S’ouvrant par un retour sur enquête, la première partie veut mieux cerner la cohorte de ces soldats juifs en allant au-delà de leur seule évocation en tant que groupe. À l’appui d’un échantillon représentatif de près de 4 000 d’entre eux, l’étude de cette petite minorité de Juifs de France venus d’horizons très variés permet d’illustrer toute la diversité de la "communauté juive" de France de l’entre-deux-guerres et d’exhumer l’histoire presque enfouie de son engagement patriotique. Elle vise aussi à insérer leur histoire atypique dans le contexte général de la captivité de guerre et de la persécution généralisée qui s’abat alors sur tous les Juifs d’Europe sous domination nazie.
Papier d'identité d'un prisonnier portant le mot "JUD"
La deuxième partie dépeint l’expérience captive de ces hommes. Des débuts de la captivité avec son lot d’incertitudes et ses conditions pénibles, à leur vécu quotidien difficile, solidaire et contrasté, elle tente de décliner la large gamme des situations individuelles et collectives des prisonniers de guerre juifs. Abordée "par le bas", cette histoire quotidienne incarnée s’efforce de pénétrer concrètement l'univers matériel, moral et intime des prisonniers, pointant les difficultés de leur condition de Juif dans les stalags et oflags tout comme sa diversité.
Nourrie par cette étude de terrain, la troisième partie essaye de comprendre les positions respectives de Vichy, du CICR et des Allemands vis-à-vis du problème que pose le sort de prisonniers que leur statut protège alors même que leur identité les place en danger de mort. Bien que les sources soient particulièrement lacunaires sur cette question lourde d’enjeux d’histoire et de mémoire, elles permettent néanmoins de constater que du côté allemand, la survie de ces Juifs semble ne tenir qu’à un fil tout au long de la guerre. En tout cas, rien n’indique qu’au sein du régime nazi, la Wehrmacht ait œuvré pour défendre leur protection militaire, bien au contraire.

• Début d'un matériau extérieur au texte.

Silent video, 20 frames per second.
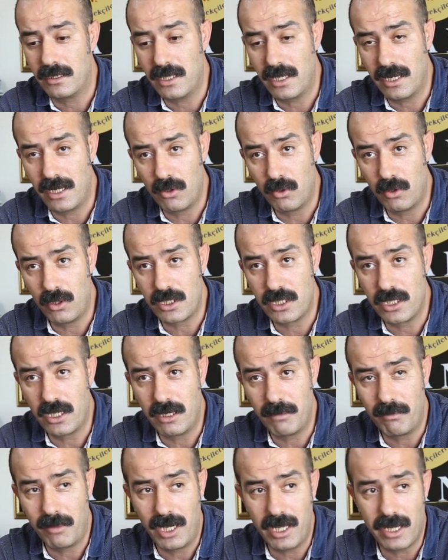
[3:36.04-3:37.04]
de ne
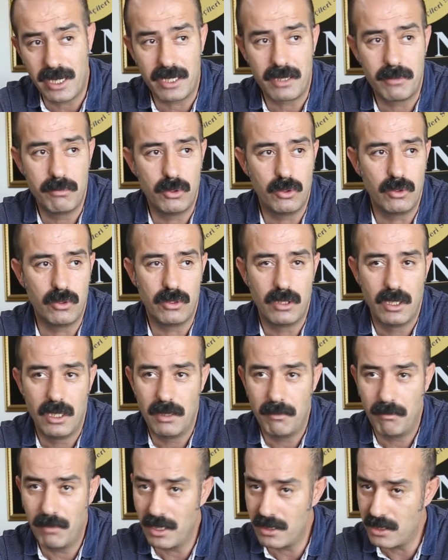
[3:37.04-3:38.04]
olacağını bilerek bu
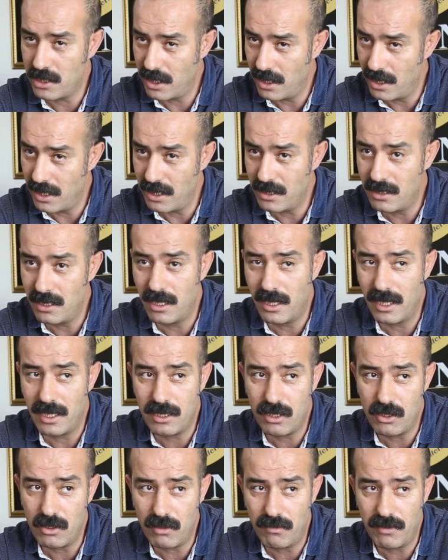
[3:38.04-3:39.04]
bazı şeyleri
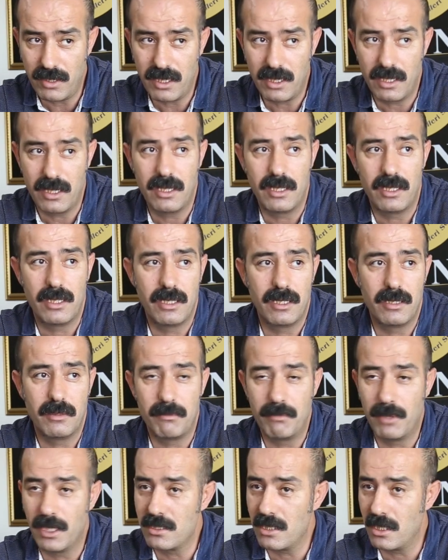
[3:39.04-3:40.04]
dinlendiriyor ve
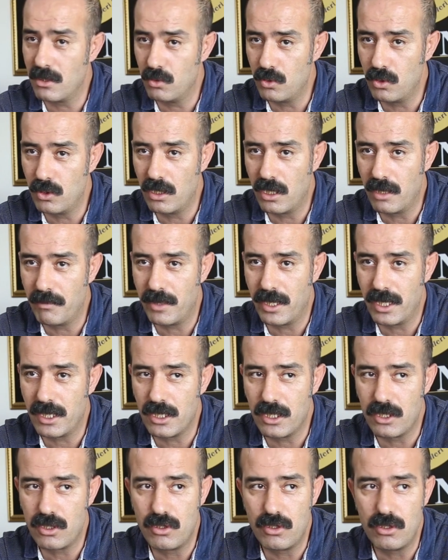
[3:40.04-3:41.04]
e, bazen uygulamaya
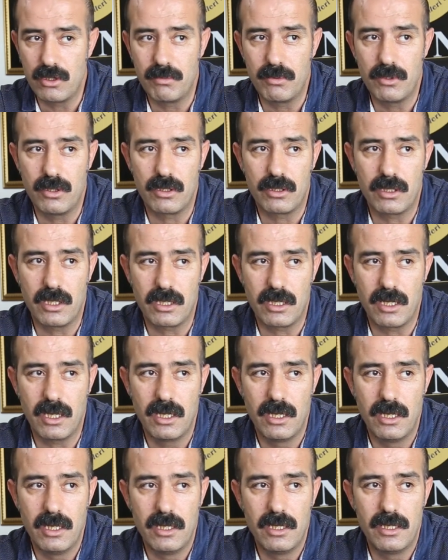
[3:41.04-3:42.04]
geçiyor. Bu
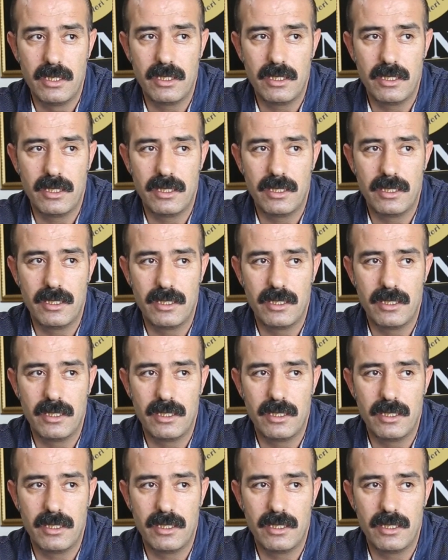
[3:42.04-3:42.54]
noktada e,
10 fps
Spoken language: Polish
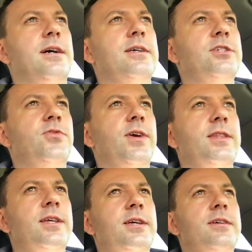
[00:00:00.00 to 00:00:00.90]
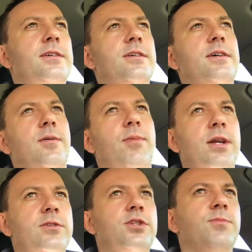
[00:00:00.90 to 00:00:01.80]
Jest świetny, e,
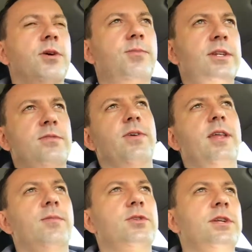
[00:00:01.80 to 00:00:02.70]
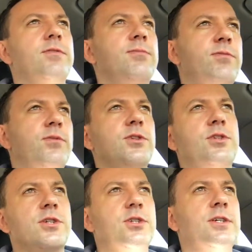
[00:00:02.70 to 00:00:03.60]
bardzo szybko, bardzo fajnie można w nim
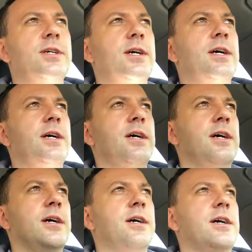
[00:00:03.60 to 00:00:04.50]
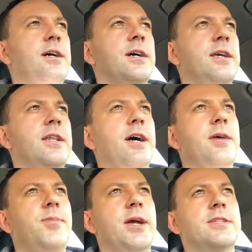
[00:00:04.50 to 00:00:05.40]
tworzyć rzeczy E, i
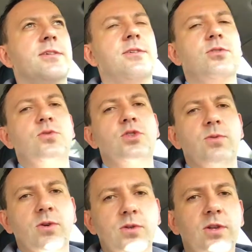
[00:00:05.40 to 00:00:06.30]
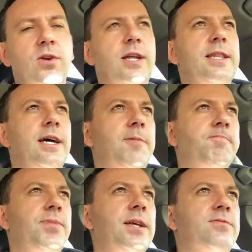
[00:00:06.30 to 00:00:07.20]
daje bardzo dużą kontrolę
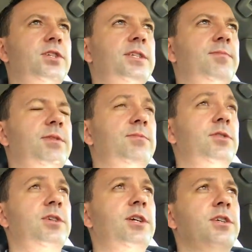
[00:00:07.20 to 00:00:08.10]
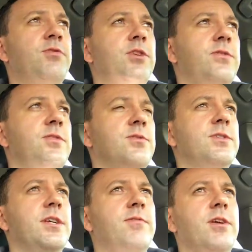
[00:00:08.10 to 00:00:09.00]
nam nad wszystkim tym, co dzieje się w środowisku
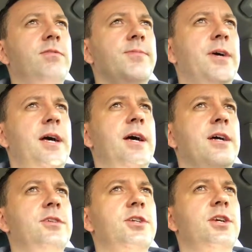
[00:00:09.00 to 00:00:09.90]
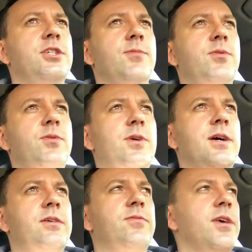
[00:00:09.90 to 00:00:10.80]
serwerowym, dzięki czemu
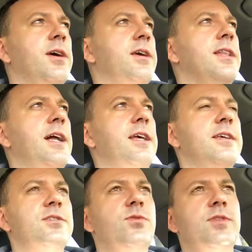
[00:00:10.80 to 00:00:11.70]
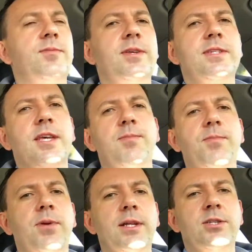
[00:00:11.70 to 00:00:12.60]
VI dalej jest głównym językiem i
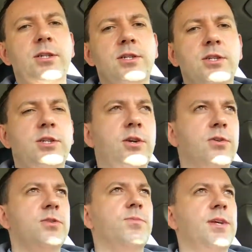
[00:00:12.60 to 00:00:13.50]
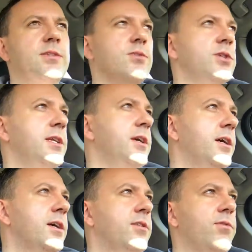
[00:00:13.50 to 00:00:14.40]
ponad 40 osób na co dzień
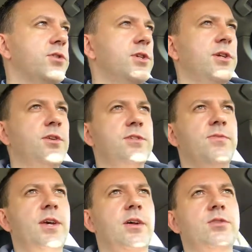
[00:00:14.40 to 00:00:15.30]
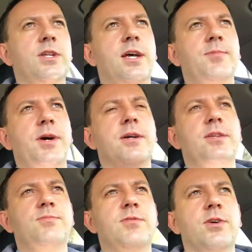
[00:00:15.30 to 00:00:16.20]
tworzy i rozwija różne
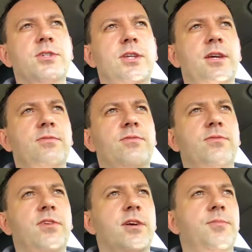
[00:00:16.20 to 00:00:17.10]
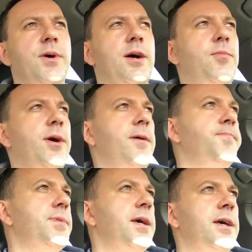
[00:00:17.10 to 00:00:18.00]
mechanizmy właśnie w PHP. E,
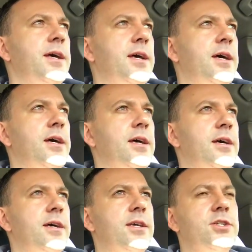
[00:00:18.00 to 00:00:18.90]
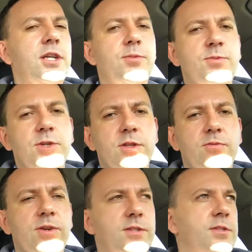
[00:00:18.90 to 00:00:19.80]
e, I chcielibyśmy się
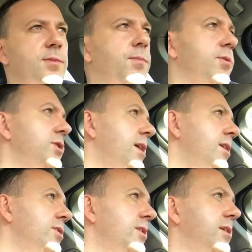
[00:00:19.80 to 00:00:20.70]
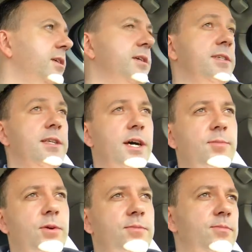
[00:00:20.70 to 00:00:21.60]
tą wiedzą z Tobą podzielić za
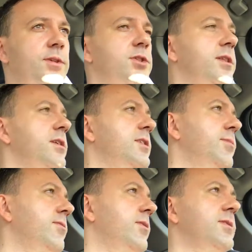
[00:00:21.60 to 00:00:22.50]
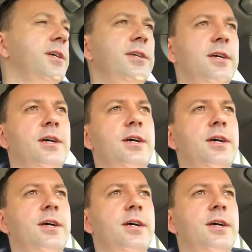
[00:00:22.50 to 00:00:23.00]
darmo, bez żadnych zobowiązań.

Or, face au danger qui plane, les actions concrètes du gouvernement de Vichy s’avèrent très limitées, pendant que le CICR se montre tout aussi prudent, voire passif. Au final, tout se passe comme si le Reich ne portait pas atteinte à leurs existences en raison d’une logique pragmatique animée par la crainte d'éventuelles complications diplomatiques : sa défaite a sans doute sauvé ces Juifs toujours considérés comme des otages en sursis.

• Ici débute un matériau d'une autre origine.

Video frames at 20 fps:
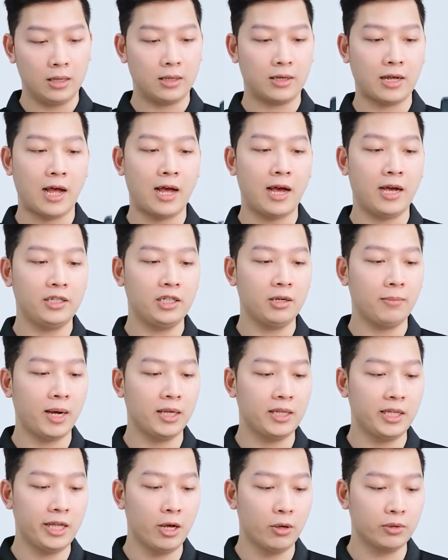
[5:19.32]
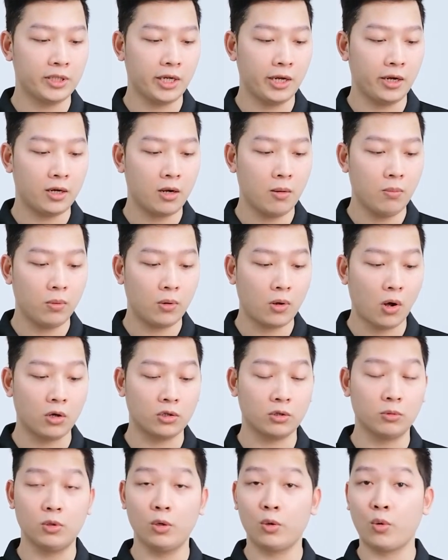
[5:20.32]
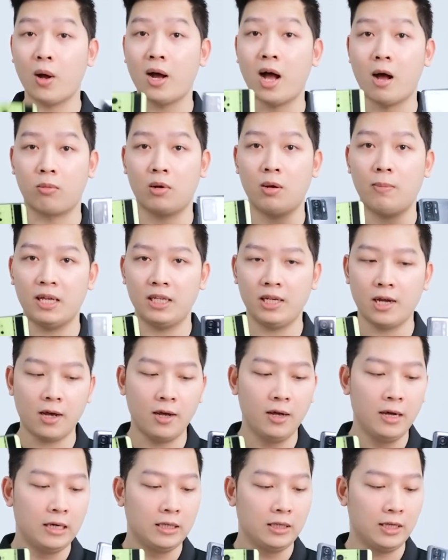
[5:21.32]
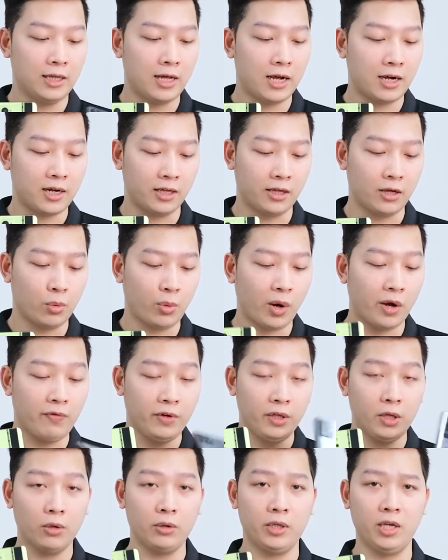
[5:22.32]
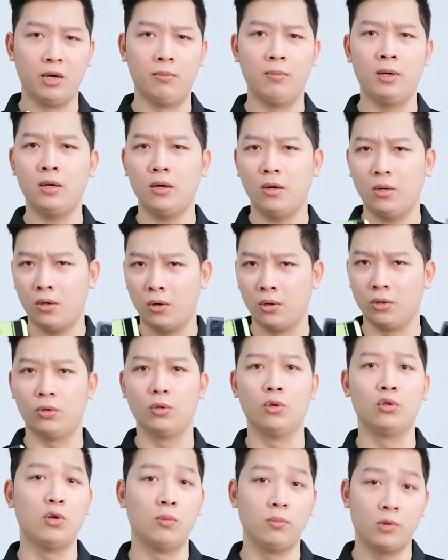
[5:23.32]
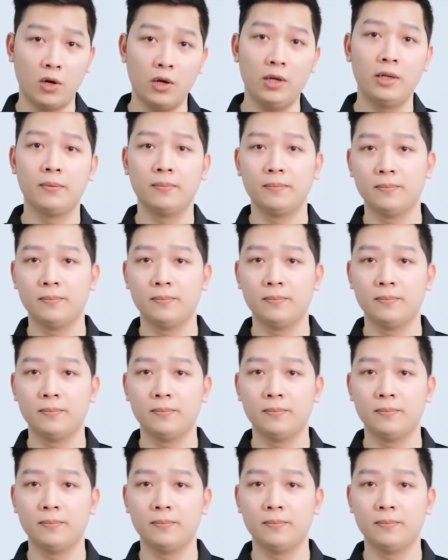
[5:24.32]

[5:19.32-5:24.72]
Cả hai chiếc máy thì đều sẽ không có chống rung quang học các bạn nhé nên là khả năng quay video thì ở mức ổn đủ dùng thôi.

Enfin, l’épilogue qui vient clore l’étude s’intéresse au retour chaotique de ces hommes sur le territoire français. Si ceux qui retrouvent la France exsangue de 1945 font face à de grandes difficultés matérielles et à des tragédies familiales, découvrant de plein fouet l’ampleur du drame auquel ils ont échappé, ceux qui parviennent à regagner plus tôt la France occupée deviennent dès lors des Juifs comme les autres, et subissent la persécution généralisée.
La carte des Stalags et Oflags
Cette thèse, dirigée par Laurent Douzou, a été soutenue par Delphine Richard, ancienne boursière de la Fondation pour la Mémoire de la Shoah, le 16 juin 2022.
Le jury était composé de : Janine Doerry, docteure en histoire, Stiftung niedersächsische Gedenkstätten - Gedenkstätte Bergen-Belse ; Laurent Douzou, professeur des universités émérite ; Fabrice Grenard, directeur scientifique de la Fondation de la Résistance, HDR ; François Heilbronn, professeur associé à Sciences Po Paris, vice-président du Mémorial de la Shoah ; Laurent Joly, directeur de recherches au CNRS ; Jean Solchany, professeur des universités, Sciences Po Lyon ; Annette Wieviorka, directrice de recherche émérite au CNRS.
En 2019, la Fondation Ernest et Claire Heilbronn a attribué à Delphine Richard son prix de la recherche, sous forme d'une bourse doctorale.
Dans une version abrégée (elle compte 1463 pages), sa thèse devrait faire l'objet d'une publication prochaine.
Prisonniers de guerre portant l'inscription "JUD" sur leur uniforme.